Daarnaast vinden mens-dierinteracties plaats in verschillende contexten, zoals in huis, in de agricultuur, in laboratoria, in dierentuinen en in het wild.
Hosey (2014) deed een literatuurreview naar HAI (HAR/HAB) om een idee te krijgen van de thema’s die worden bestudeerd binnen de antrozoölogie. Op basis van de context waarin de mens-dierinteractie tot stand kwam en het type dier dat werd bestudeerd, kon hij zes contexten of categorieën onderscheiden in de publicaties.
Noem de zes contexten.
De literatuur kan worden onderverdeeld in papers over:
- gezelschapsdieren.
- agrarische dieren.
- laboratoriumdieren.
- dieren in de dierentuin.
- dieren in het wild.
- algemene onderwerpen (restcategorie).
Onderzoekers binnen de verschillende contexten benaderen het Human-Animal Intervention-veld op verschillende manieren en behandelen verschillende thema’s. Sommige thema’s zijn relevant voor meerdere contexten, andere thema’s zijn juist erg contextspecifiek. Hosey identificeert acht hoofdthema’s in het HAI-onderzoek.

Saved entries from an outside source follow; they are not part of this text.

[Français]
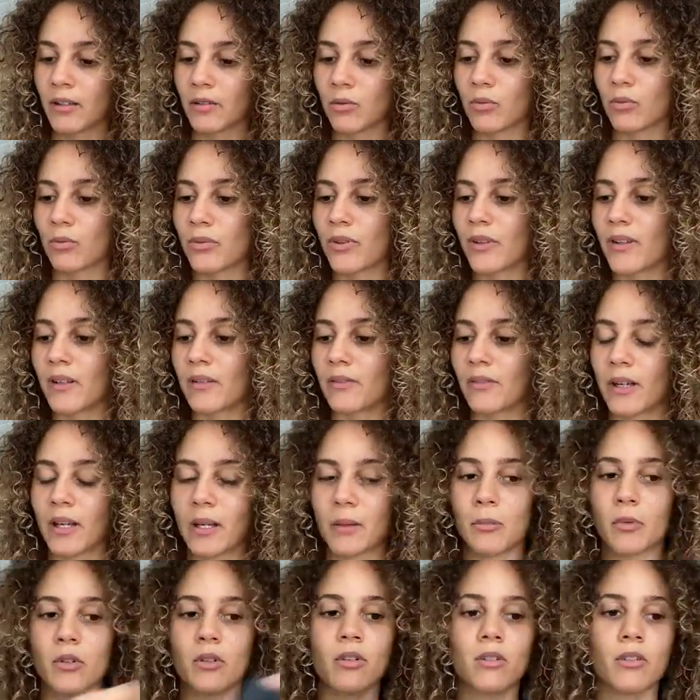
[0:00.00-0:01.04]
Donc c'est
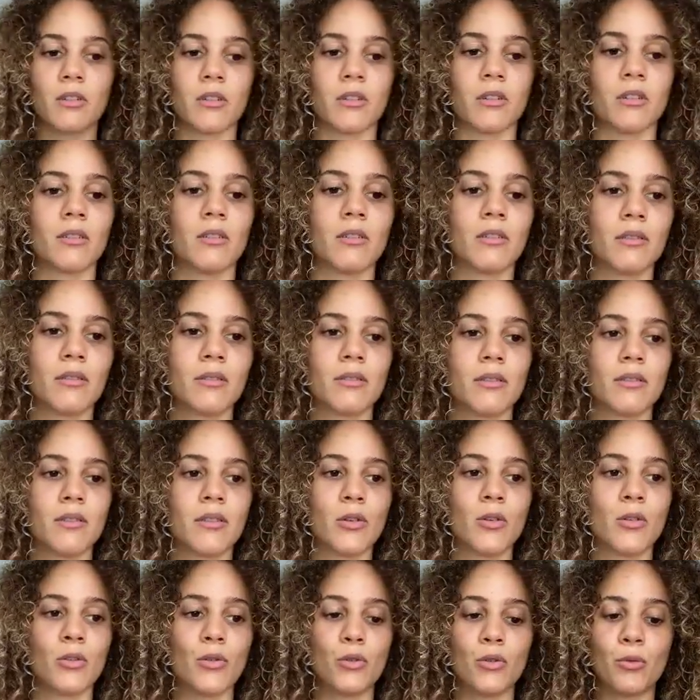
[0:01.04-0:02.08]
vraiment euh,
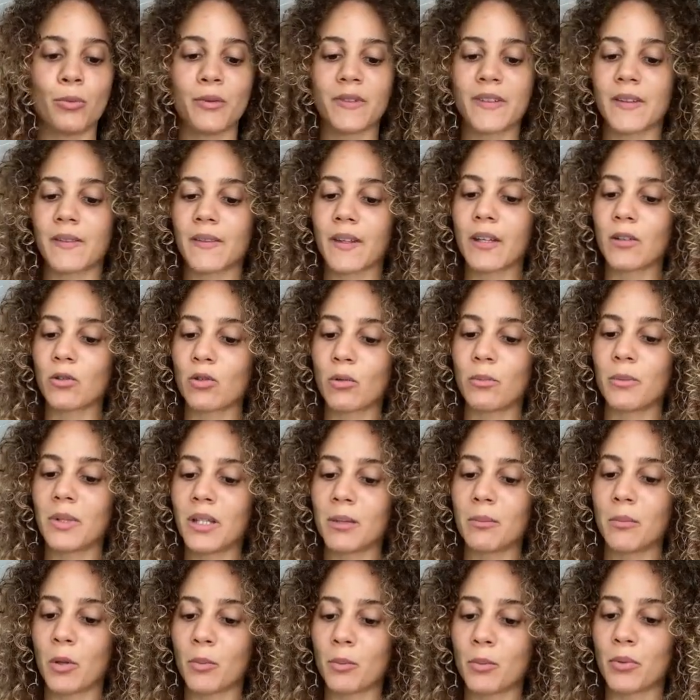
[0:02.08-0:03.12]
le strict
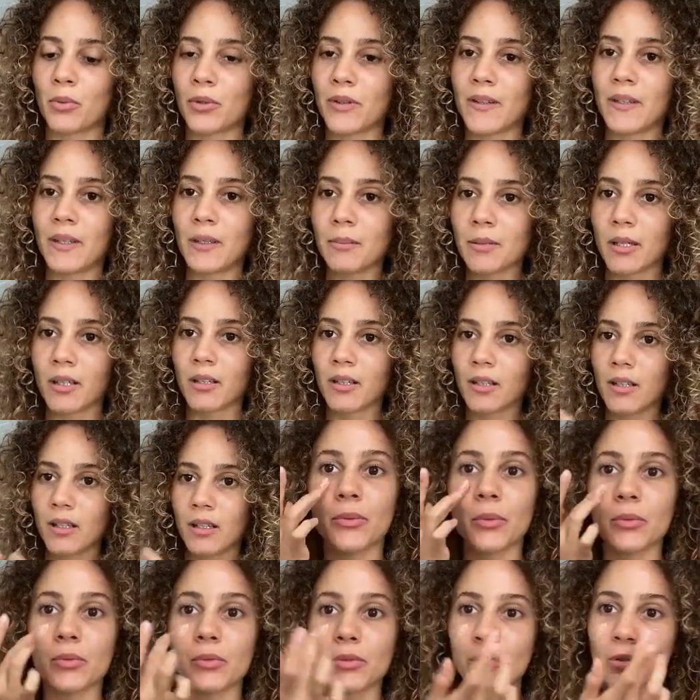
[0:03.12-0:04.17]
minimum possible.
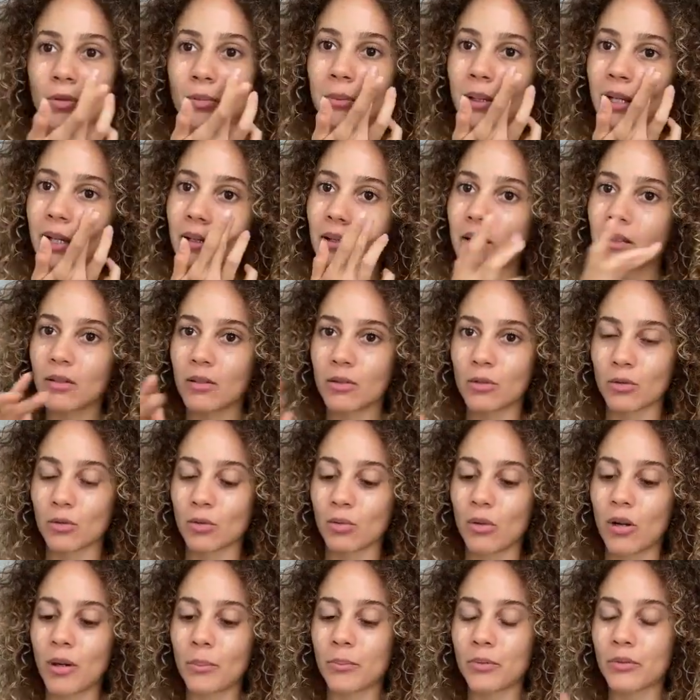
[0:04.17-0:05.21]
Donc je mets
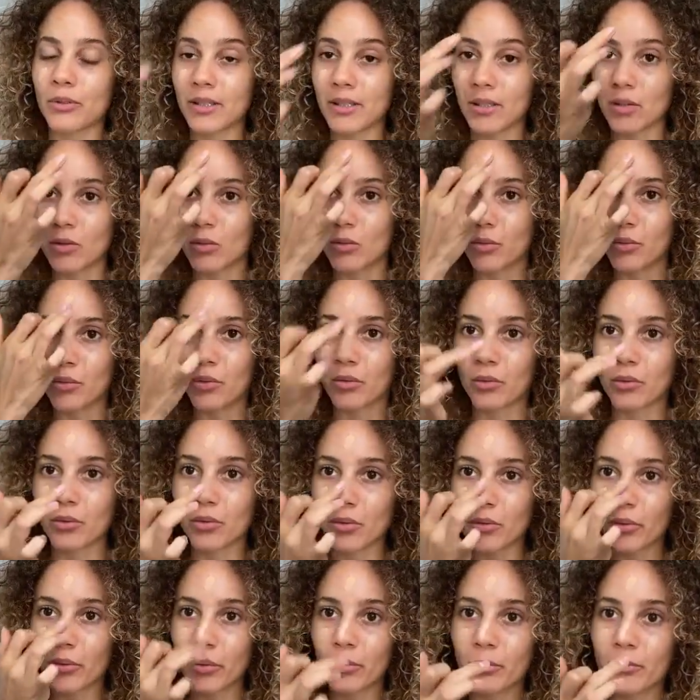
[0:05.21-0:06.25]
trois petites gouttes
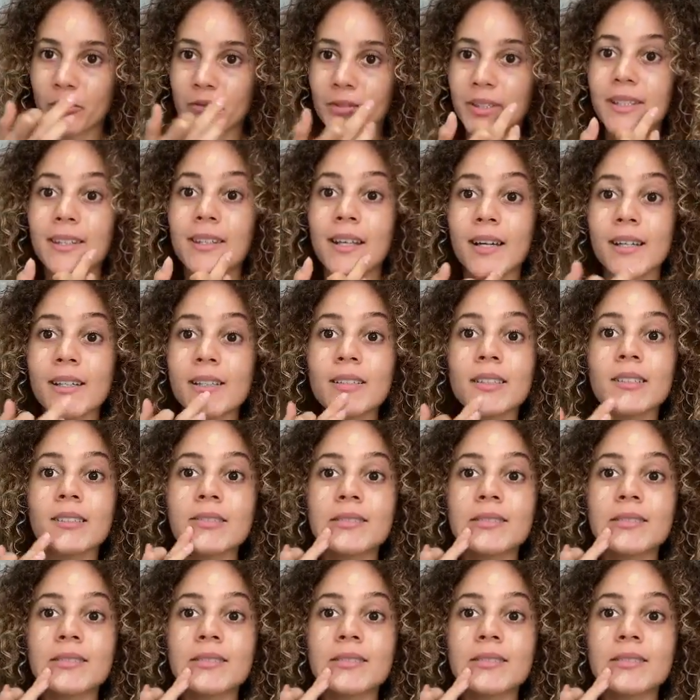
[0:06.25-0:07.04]
sur mon visage.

Beschrijf kort deze acht thema’s.
- Animal Assisted Intervention (AAI) en voordelen voor mensen:
binnen deze twee thema’s wordt basiskennis over de invloed van interactie met dieren op mensen vergaard en worden praktische toepassingen van deze kennis onderzocht (AAI). - Dierenwelzijn:
binnen dit thema wordt het effect van HAI op het welzijn van dieren onderzocht, voor zowel gezelschapsdieren en agrarische dieren als laboratoriumdieren en dieren in de dierentuin. - Methodologische kwesties:
deze papers hebben betrekking op het (her)definiëren van onderzoeksmethoden. - Karakteristieken van de verzorger:
dit thema gaat over de verschillende aspecten van de karakteristieken van de verzorger. Dit thema is dan ook erg divers. Het kan gaan over het effect van de eigenschappen van de verzorger op de relatie (denk aan verschillen in de manier waarop veehouders omgaan met hun dieren; aan verschillende eigenschappen van eigenaren, zoals geslacht, afkomst, beroep of leeftijd). Het kan echter ook gaan om het effect van de relatie op eigenschappen van de verzorger, zoals in laboratoriumsettings en dierentuinen. - De rol van de dierenarts:
dit thema is vooral gericht op bewustwording bij dierenartsen van het belang van de HAB met gezelschapsdieren en de ethische vraagstukken die deze met zich meebrengt. - Sociologische aspecten:
binnen dit thema wordt HAI/HAR/HAB bekeken als onderdeel van een breder concept van mens-dierrelaties. Belangrijke onderwerpen zijn onze manier van kijken naar dieren en de perspectieven van specifieke groepen of tradities. - Theoretische aspecten:
binnen dit thema houdt men zich bezig met de theoretische basis voor de mens-dierrelatie.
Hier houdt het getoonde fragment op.